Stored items
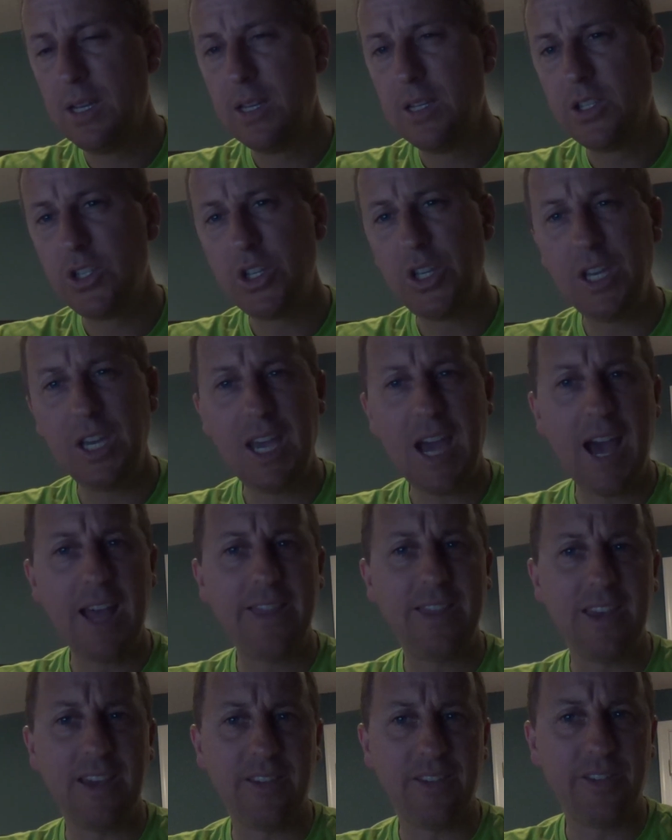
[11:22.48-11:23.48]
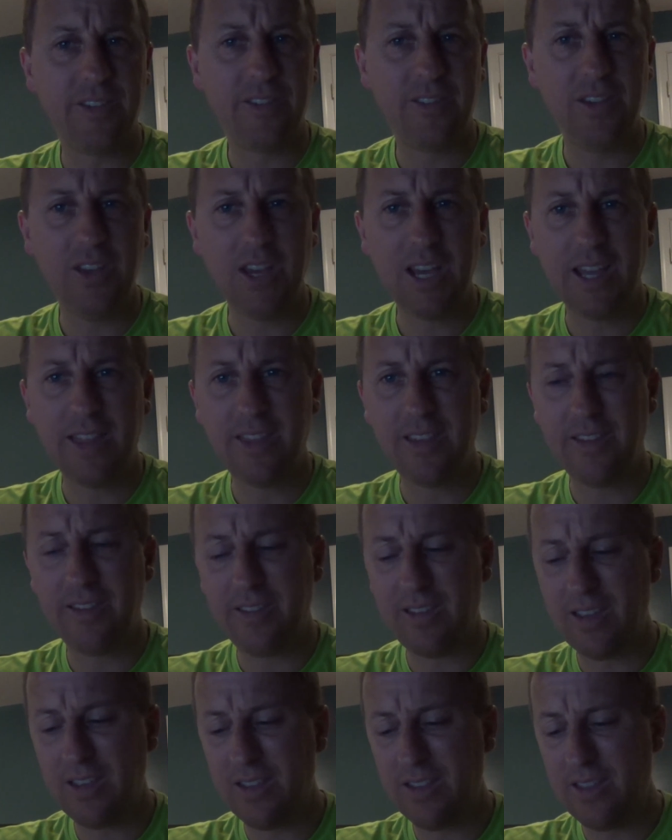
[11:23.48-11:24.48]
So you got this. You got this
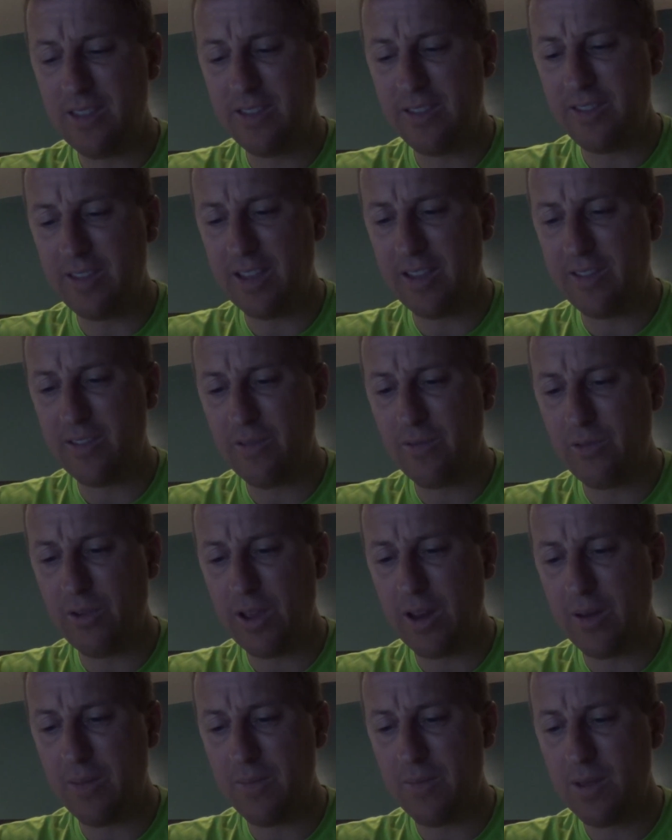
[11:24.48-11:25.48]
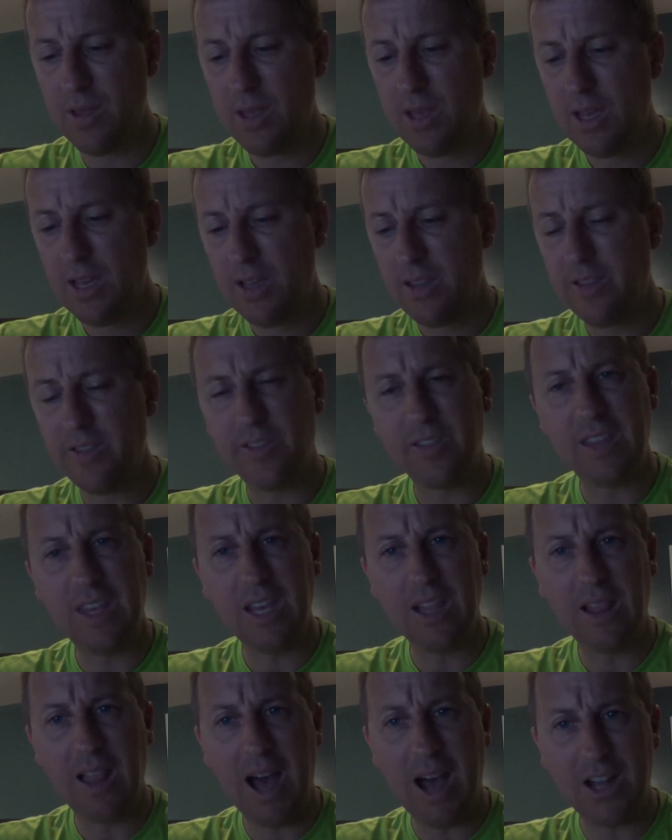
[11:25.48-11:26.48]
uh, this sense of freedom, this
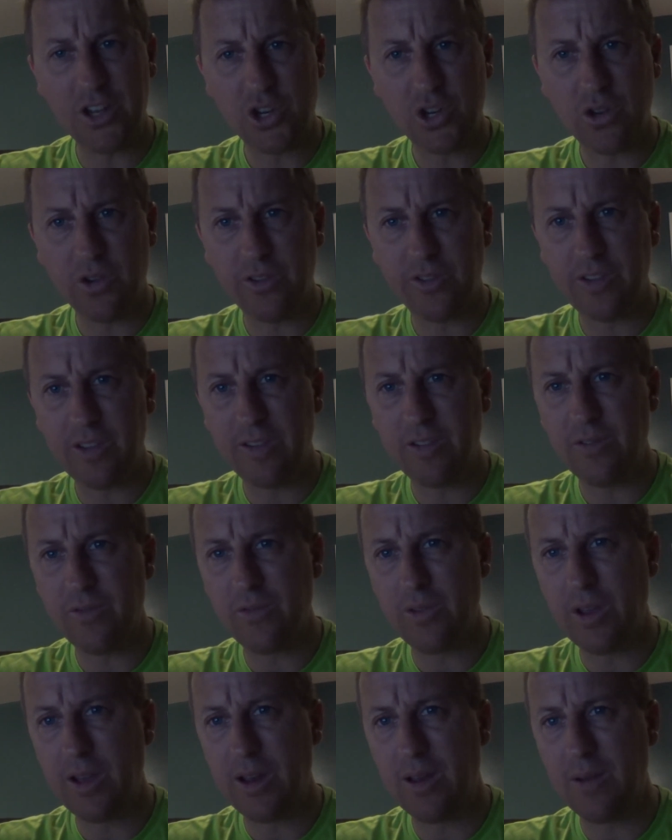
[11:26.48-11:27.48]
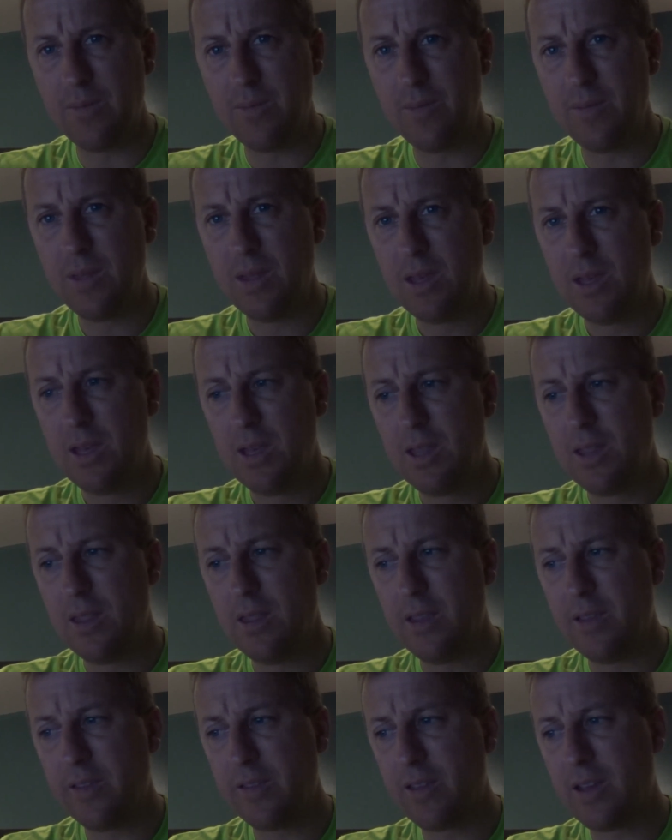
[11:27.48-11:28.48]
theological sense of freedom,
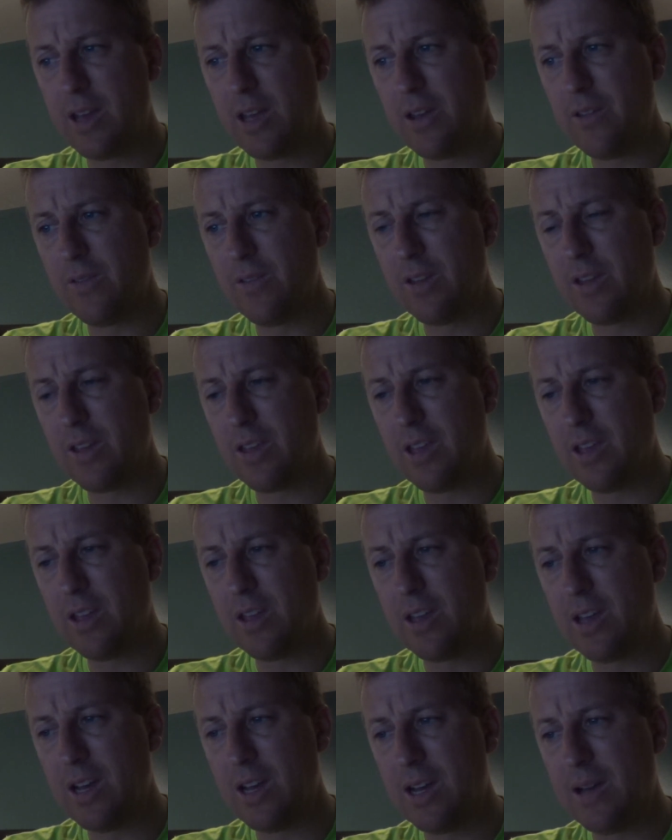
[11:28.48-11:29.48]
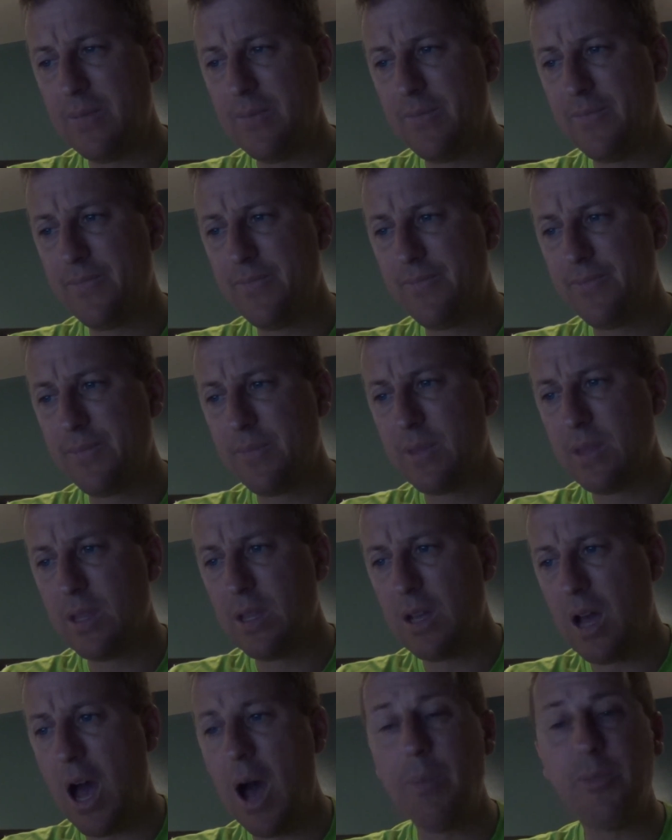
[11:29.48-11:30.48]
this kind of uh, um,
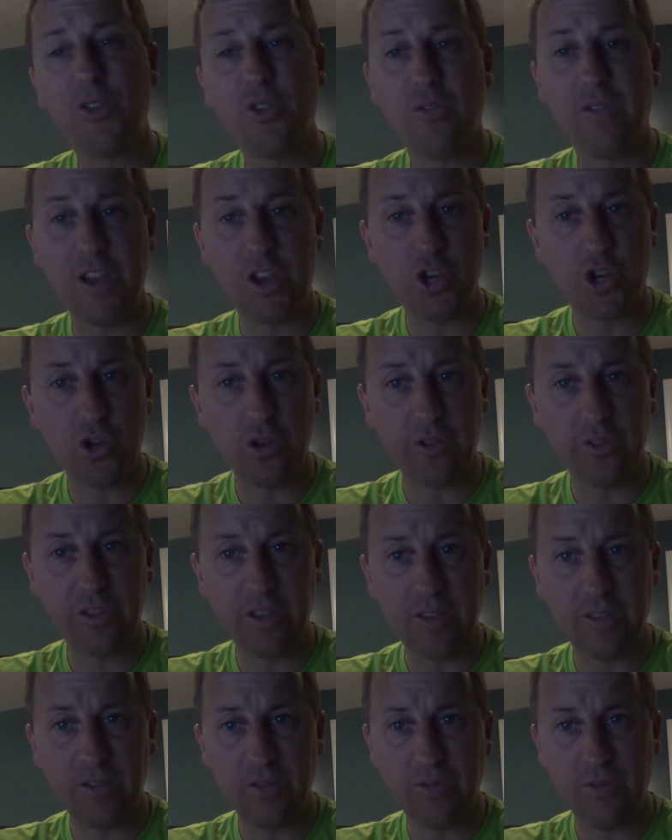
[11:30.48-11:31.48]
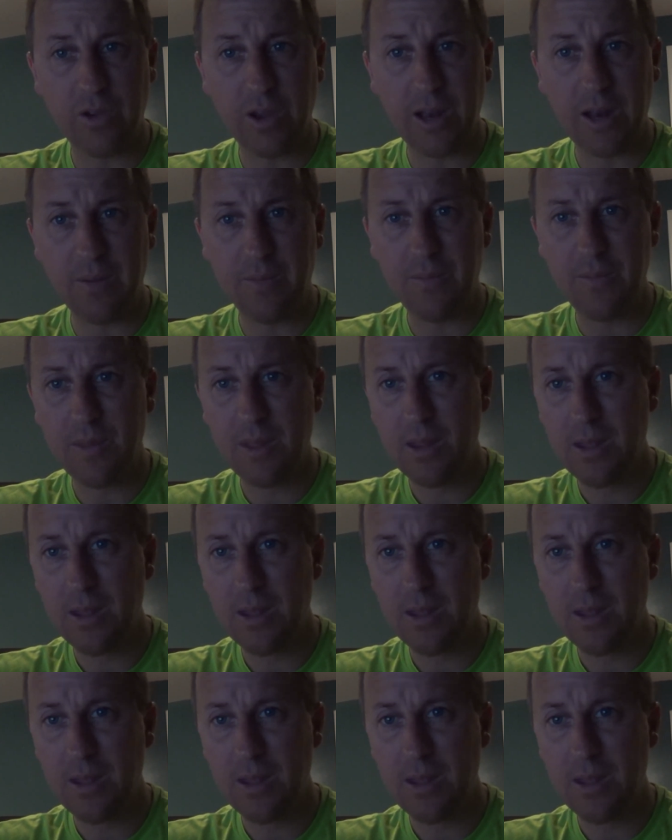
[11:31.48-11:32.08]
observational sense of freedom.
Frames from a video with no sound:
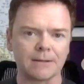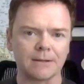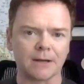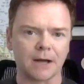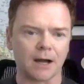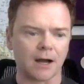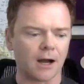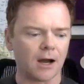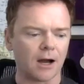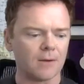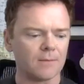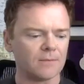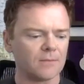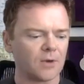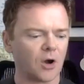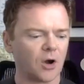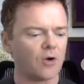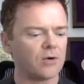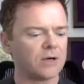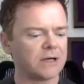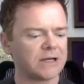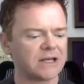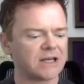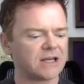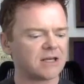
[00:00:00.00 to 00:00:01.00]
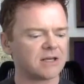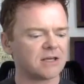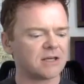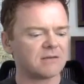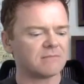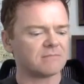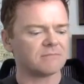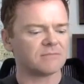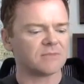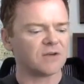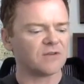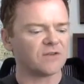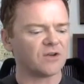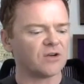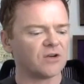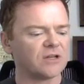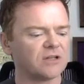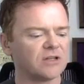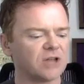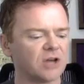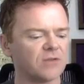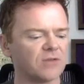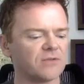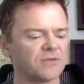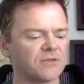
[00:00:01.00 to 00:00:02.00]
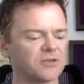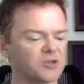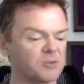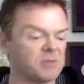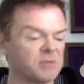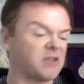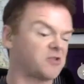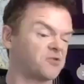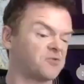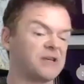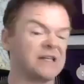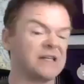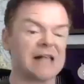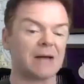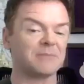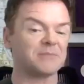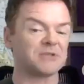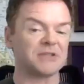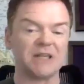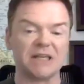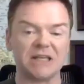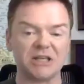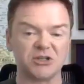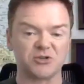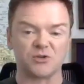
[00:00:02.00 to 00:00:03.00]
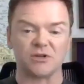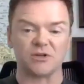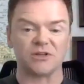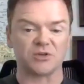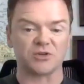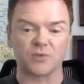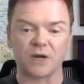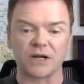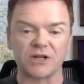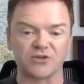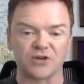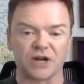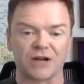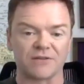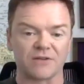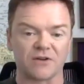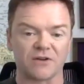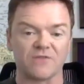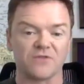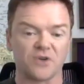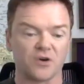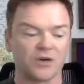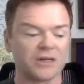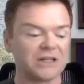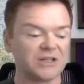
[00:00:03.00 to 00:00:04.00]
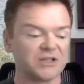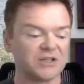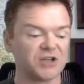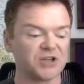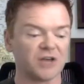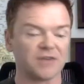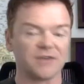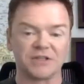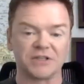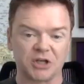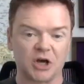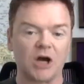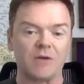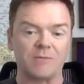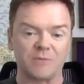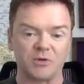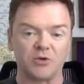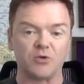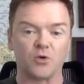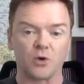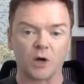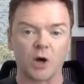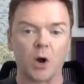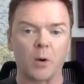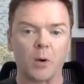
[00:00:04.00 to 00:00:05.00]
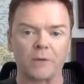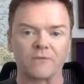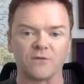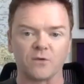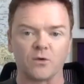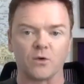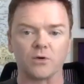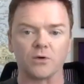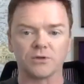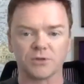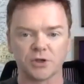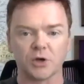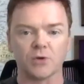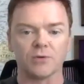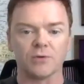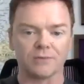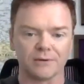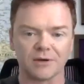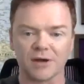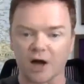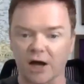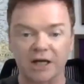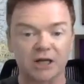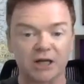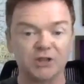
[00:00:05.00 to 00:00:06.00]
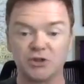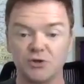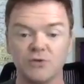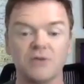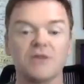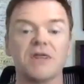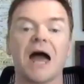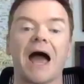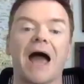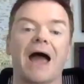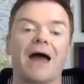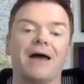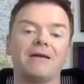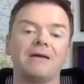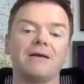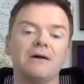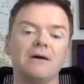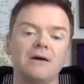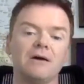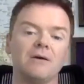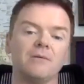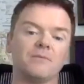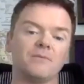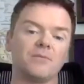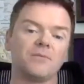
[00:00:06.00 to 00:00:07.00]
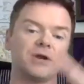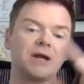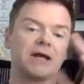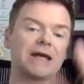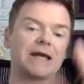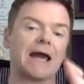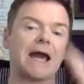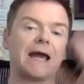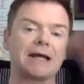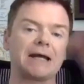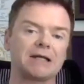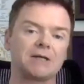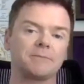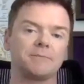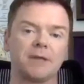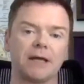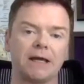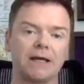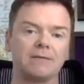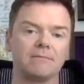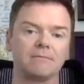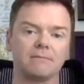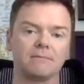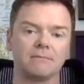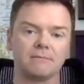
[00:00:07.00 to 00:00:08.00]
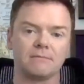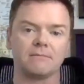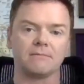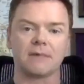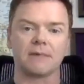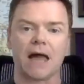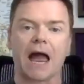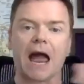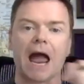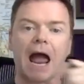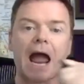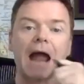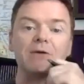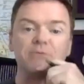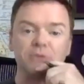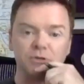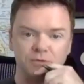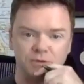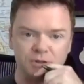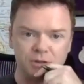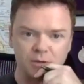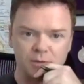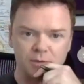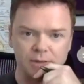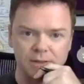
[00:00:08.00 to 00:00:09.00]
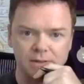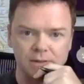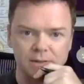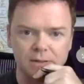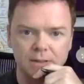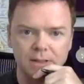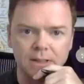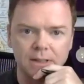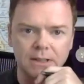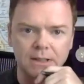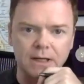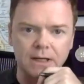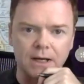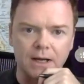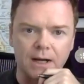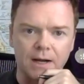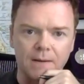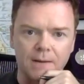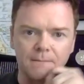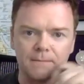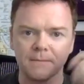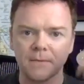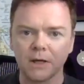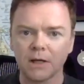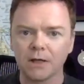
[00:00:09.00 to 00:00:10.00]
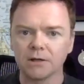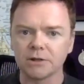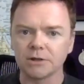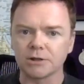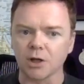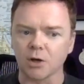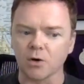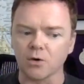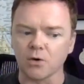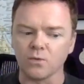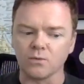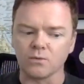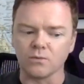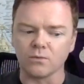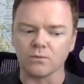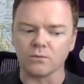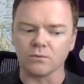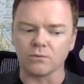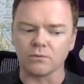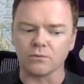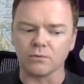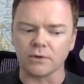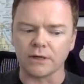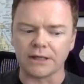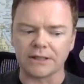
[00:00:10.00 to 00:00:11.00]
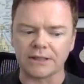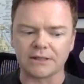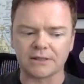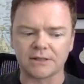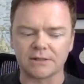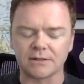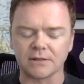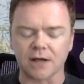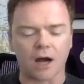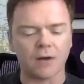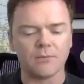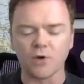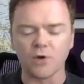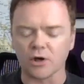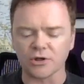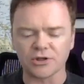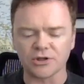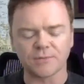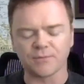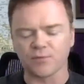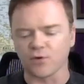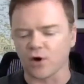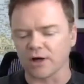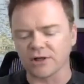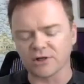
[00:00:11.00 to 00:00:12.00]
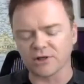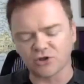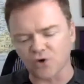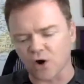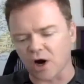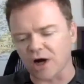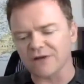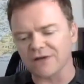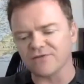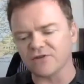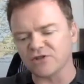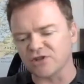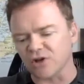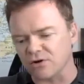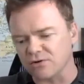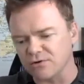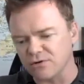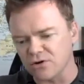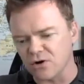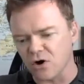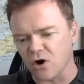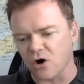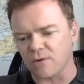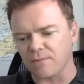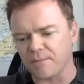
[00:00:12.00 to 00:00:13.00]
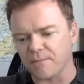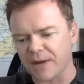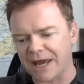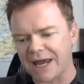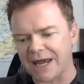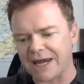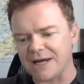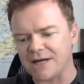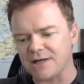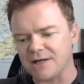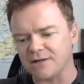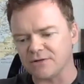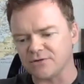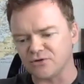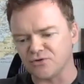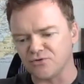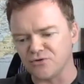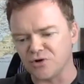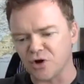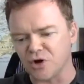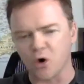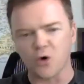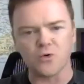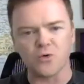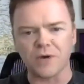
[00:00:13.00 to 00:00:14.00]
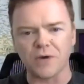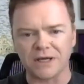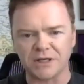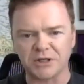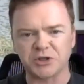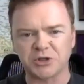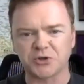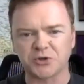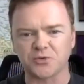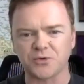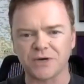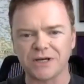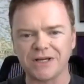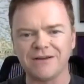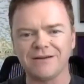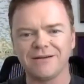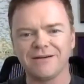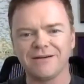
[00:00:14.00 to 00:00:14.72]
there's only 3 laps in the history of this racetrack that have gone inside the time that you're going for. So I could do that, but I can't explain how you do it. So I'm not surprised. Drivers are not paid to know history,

— TASK OBJECTIVE —
Output the records above exactly as written, but leave out the pictures.

— SOLUTION TO THE PROBLEM —
[11:22.48-11:23.48]
[11:23.48-11:24.48]
So you got this. You got this
[11:24.48-11:25.48]
[11:25.48-11:26.48]
uh, this sense of freedom, this
[11:26.48-11:27.48]
[11:27.48-11:28.48]
theological sense of freedom,
[11:28.48-11:29.48]
[11:29.48-11:30.48]
this kind of uh, um,
[11:30.48-11:31.48]
[11:31.48-11:32.08]
observational sense of freedom.
Frames from a video with no sound:
[00:00:00.00 to 00:00:01.00]
[00:00:01.00 to 00:00:02.00]
[00:00:02.00 to 00:00:03.00]
[00:00:03.00 to 00:00:04.00]
[00:00:04.00 to 00:00:05.00]
[00:00:05.00 to 00:00:06.00]
[00:00:06.00 to 00:00:07.00]
[00:00:07.00 to 00:00:08.00]
[00:00:08.00 to 00:00:09.00]
[00:00:09.00 to 00:00:10.00]
[00:00:10.00 to 00:00:11.00]
[00:00:11.00 to 00:00:12.00]
[00:00:12.00 to 00:00:13.00]
[00:00:13.00 to 00:00:14.00]
[00:00:14.00 to 00:00:14.72]
there's only 3 laps in the history of this racetrack that have gone inside the time that you're going for. So I could do that, but I can't explain how you do it. So I'm not surprised. Drivers are not paid to know history,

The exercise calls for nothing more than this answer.